Tuesday, July 11, 2017 Mandela Fellows say Nebraska fosters a culture of giving
On a warm Friday afternoon, eight fellows visiting Nebraska through the Mandela Washington Fellowship for Young African Leaders volunteered to sort goods at the Homeless Prevention Center as part of the Civic Leadership Institute. The Office of International Engagement, in collaboration with the College of Education and Human Sciences, the College of Journalism and the Center for Civic Engagement, provides leadership for the Institute.
The attendees have diverse occupations and hail from many Sub-Sahara African countries, but the activity that binds them is community involvement. As they tour the facility and begin rummaging through clothing, purses, toys and shoes, the participants laugh, share stories and talk about how impressed they are with the donations Nebraskans provide.
Tochukwa Anthony Uwakeme of Nigeria says the Civic Leadership Institute has opened his eyes to life in the U.S. He sees both the university campus where students reside, as well as the exterior community beyond the campus where people live and where life is not always easy. Despite seeing the hardship, he is inspired.
“You see that people sacrifice a lot to meet other people’s needs. One person can change a community, so you do your best,” says Uwakeme.
Nebraska senior Virginia Calderon, a service-learning peer leader for the Mandela Washington Fellowship program, shares Uwakeme’s altruism.
“I love serving and giving back without receiving anything in return," said Calderon. "That’s why I love what I do working with the Center for Civic Engagement.”

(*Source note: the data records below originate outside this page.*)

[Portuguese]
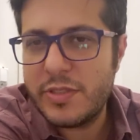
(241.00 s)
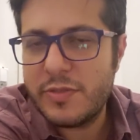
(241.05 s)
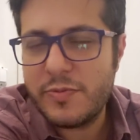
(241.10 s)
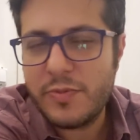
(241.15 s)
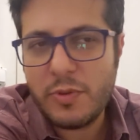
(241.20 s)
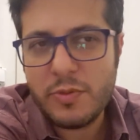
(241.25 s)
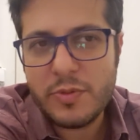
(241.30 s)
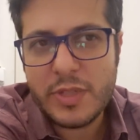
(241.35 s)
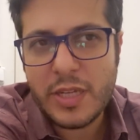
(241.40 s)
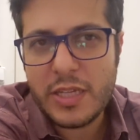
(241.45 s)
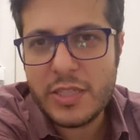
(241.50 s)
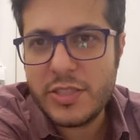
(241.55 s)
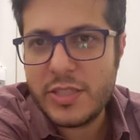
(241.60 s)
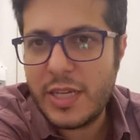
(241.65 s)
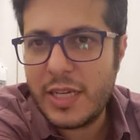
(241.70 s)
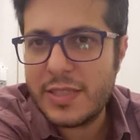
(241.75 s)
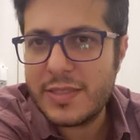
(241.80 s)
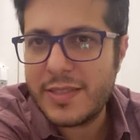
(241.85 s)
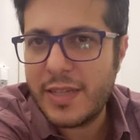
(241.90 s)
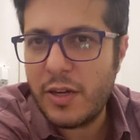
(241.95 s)
de vontade de
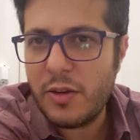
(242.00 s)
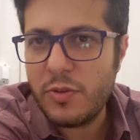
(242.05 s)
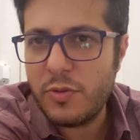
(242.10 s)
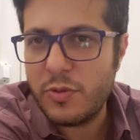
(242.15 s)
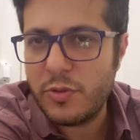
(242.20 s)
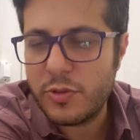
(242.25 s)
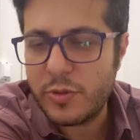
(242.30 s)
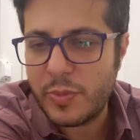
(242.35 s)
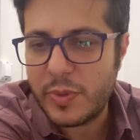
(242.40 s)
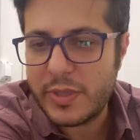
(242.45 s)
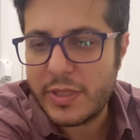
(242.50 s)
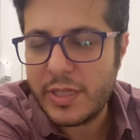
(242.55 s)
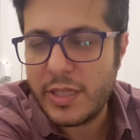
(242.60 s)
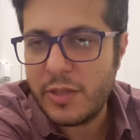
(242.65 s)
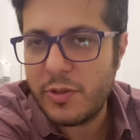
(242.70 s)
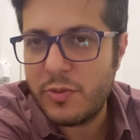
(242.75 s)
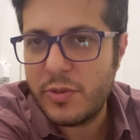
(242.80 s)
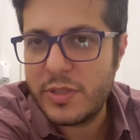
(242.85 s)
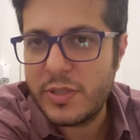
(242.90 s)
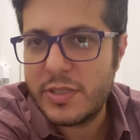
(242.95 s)
rasgar o corpo,
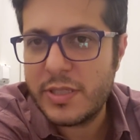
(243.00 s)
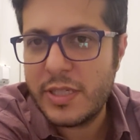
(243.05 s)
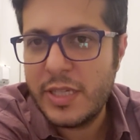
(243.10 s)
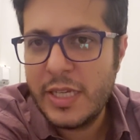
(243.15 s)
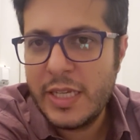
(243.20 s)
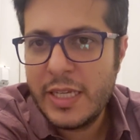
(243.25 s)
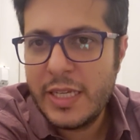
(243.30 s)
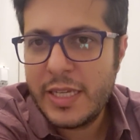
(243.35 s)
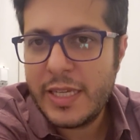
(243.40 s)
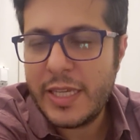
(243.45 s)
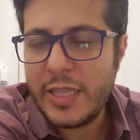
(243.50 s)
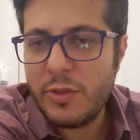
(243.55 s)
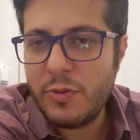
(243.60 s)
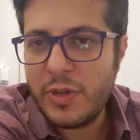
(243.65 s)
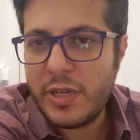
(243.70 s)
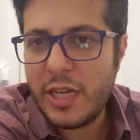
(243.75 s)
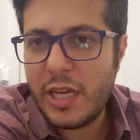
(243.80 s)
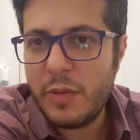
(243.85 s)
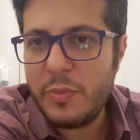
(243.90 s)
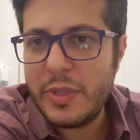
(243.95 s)
daquela coisa que
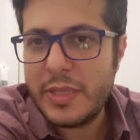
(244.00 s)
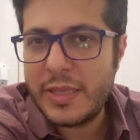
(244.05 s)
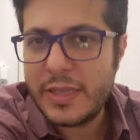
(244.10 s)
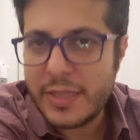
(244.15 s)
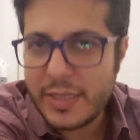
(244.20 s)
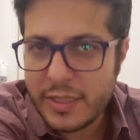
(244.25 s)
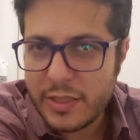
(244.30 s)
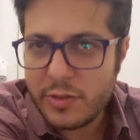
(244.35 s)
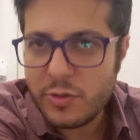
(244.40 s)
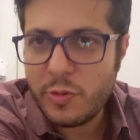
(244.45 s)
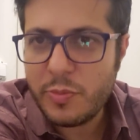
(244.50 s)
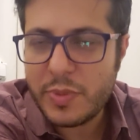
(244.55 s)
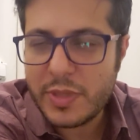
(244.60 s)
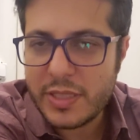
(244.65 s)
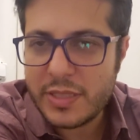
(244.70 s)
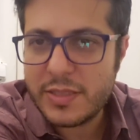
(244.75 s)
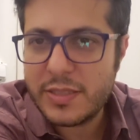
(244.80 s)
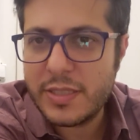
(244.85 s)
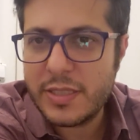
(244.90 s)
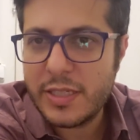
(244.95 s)
não cabe tanto
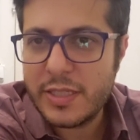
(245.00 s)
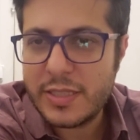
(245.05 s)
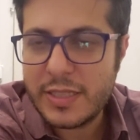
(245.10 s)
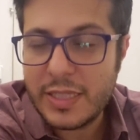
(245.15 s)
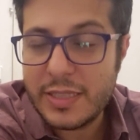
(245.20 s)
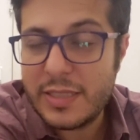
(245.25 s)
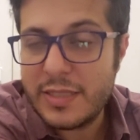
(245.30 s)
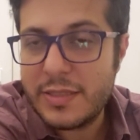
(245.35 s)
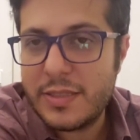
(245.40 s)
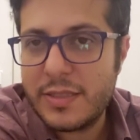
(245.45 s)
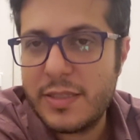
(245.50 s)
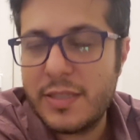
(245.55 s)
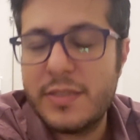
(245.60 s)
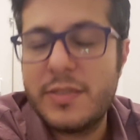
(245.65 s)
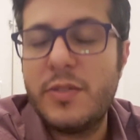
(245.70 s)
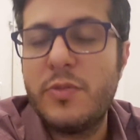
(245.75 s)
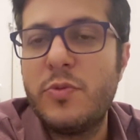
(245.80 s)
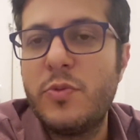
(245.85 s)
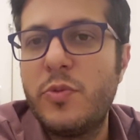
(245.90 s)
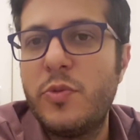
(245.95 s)
prazer, tanta
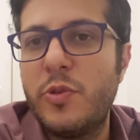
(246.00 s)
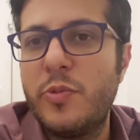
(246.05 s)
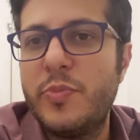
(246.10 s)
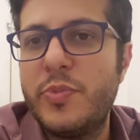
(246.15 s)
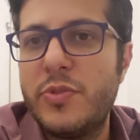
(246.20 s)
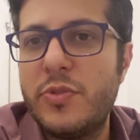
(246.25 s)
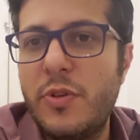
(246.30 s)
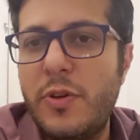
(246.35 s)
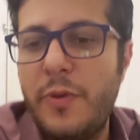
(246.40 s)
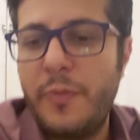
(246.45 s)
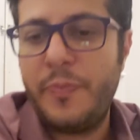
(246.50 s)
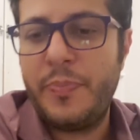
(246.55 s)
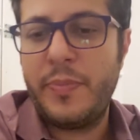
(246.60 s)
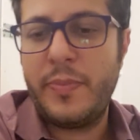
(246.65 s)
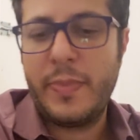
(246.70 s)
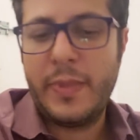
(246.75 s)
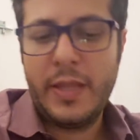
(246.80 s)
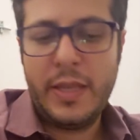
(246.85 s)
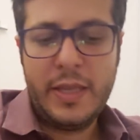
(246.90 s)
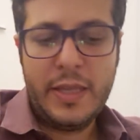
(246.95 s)
excitação num corpo só.
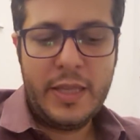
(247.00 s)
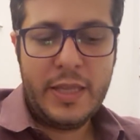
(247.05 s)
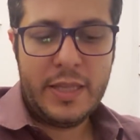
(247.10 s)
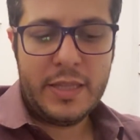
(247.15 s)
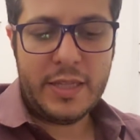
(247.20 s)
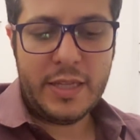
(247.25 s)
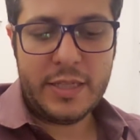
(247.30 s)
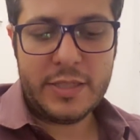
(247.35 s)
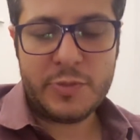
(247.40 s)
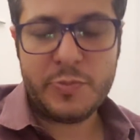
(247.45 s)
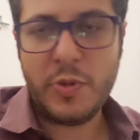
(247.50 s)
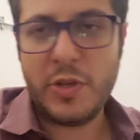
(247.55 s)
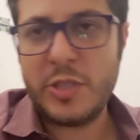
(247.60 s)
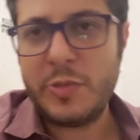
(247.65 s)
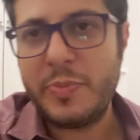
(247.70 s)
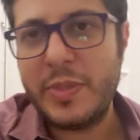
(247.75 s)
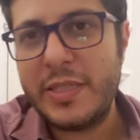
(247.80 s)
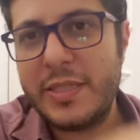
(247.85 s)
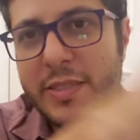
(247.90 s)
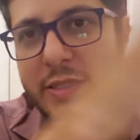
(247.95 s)
A gente
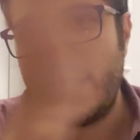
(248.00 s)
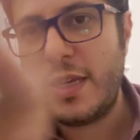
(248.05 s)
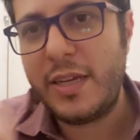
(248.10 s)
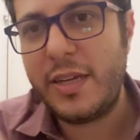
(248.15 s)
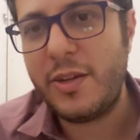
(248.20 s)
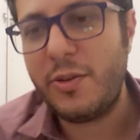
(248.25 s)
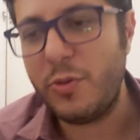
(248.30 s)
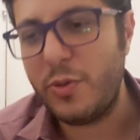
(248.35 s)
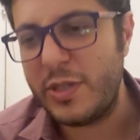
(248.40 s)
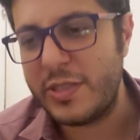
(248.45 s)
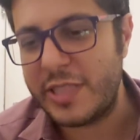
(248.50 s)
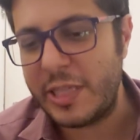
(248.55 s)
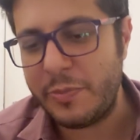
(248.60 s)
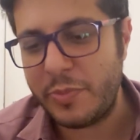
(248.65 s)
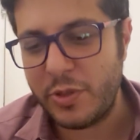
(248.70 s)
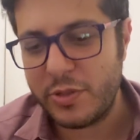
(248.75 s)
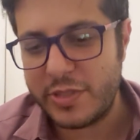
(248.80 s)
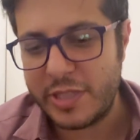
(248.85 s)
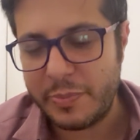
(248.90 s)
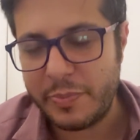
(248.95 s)
pode pensar, o
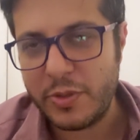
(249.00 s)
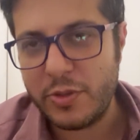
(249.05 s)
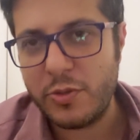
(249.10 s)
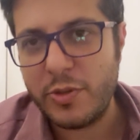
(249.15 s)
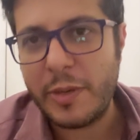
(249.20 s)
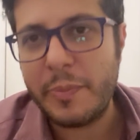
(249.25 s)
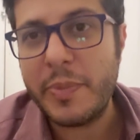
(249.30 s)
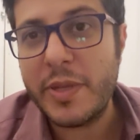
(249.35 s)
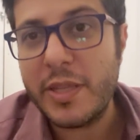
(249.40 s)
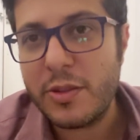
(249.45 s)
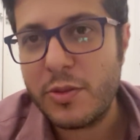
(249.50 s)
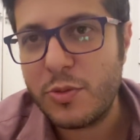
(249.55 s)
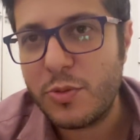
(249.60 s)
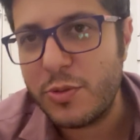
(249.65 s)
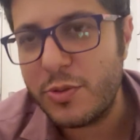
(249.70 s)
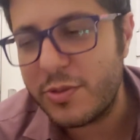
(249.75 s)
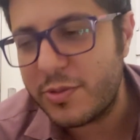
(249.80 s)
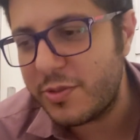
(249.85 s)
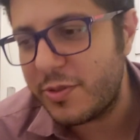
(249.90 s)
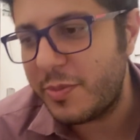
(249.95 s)
exemplo que eu sempre dou é bem
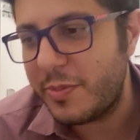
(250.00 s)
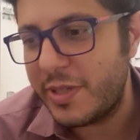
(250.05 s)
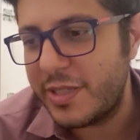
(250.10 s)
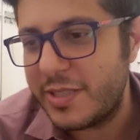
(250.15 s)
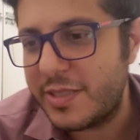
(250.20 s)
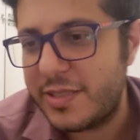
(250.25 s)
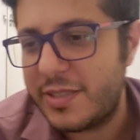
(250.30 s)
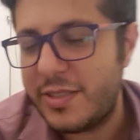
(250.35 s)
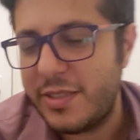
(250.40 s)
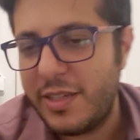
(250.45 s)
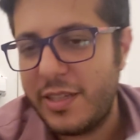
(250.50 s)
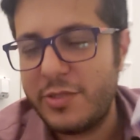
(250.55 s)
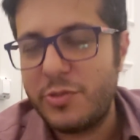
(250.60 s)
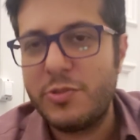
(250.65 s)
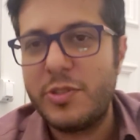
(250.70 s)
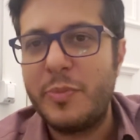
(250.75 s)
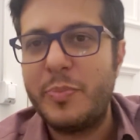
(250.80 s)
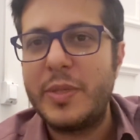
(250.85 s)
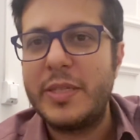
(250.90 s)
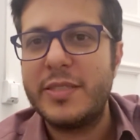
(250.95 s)
tosco, mas
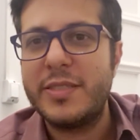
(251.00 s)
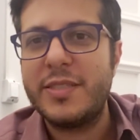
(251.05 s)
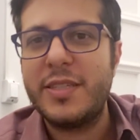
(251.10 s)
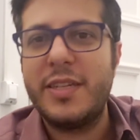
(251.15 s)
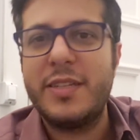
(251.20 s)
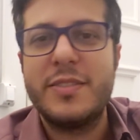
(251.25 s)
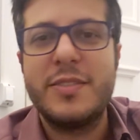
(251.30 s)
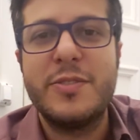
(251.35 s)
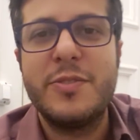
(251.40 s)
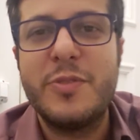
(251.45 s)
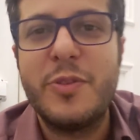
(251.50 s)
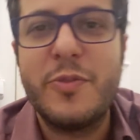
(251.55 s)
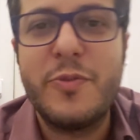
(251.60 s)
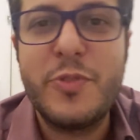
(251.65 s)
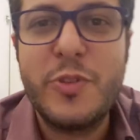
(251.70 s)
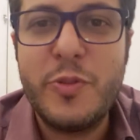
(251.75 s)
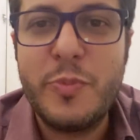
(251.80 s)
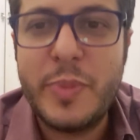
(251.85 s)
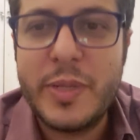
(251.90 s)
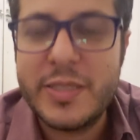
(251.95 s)
ajuda a pensar. Assim, eu
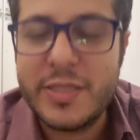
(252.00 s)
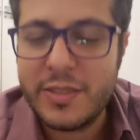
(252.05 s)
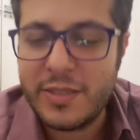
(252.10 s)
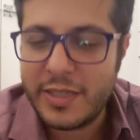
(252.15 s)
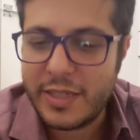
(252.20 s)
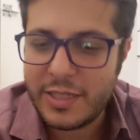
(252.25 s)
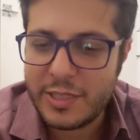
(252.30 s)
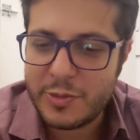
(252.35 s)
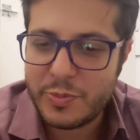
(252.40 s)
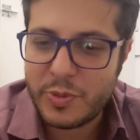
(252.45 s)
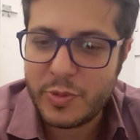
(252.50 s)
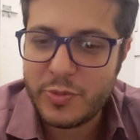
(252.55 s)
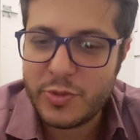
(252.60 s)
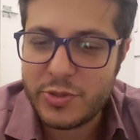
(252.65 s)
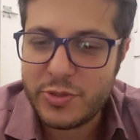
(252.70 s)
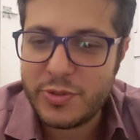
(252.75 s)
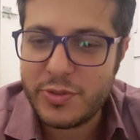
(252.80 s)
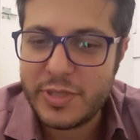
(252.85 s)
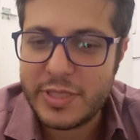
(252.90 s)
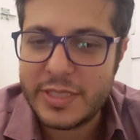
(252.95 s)
fico pensando naquelas
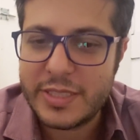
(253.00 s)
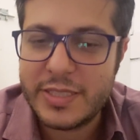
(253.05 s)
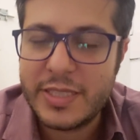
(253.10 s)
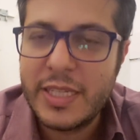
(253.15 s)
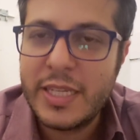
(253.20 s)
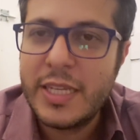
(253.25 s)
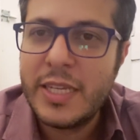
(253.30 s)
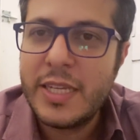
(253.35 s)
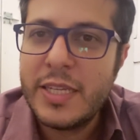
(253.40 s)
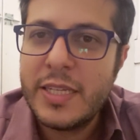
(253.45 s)
promoções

Calderon first volunteered as a freshman through the Volunteer-Income Tax Assistance Program, another program sponsored by the Center for Civic Engagement. She adds that through her volunteer work she enjoys seeing past tax clients using additional services in the community.
Similarly, the concept of generosity is not lost on Chorima Daniel Auwas of South Sudan who says that in his country giving would take persuasion. He is amazed at the idea that Nebraskans give out of the kindness of their heart. Auwas says he would like to inspire similar giving and partnerships in his community where he is working to build a literacy program for children.
Alongside Auwas, Fati Abigail Abdulai of Ghana continues sorting clothing as she shares lessons learned from time in the Lincoln community.
“Community service in Lincoln has taught me not to see myself better than others. I hope to take back home an attitude of servitude for the better of others,” says Abdulai.
Some may see the hardship and shy away from its harsh realities, but for Mandela Fellows the Civic Leadership Institute provides fortitude. Participants see the change that one person can make in a community and they are ready to inspire others back home.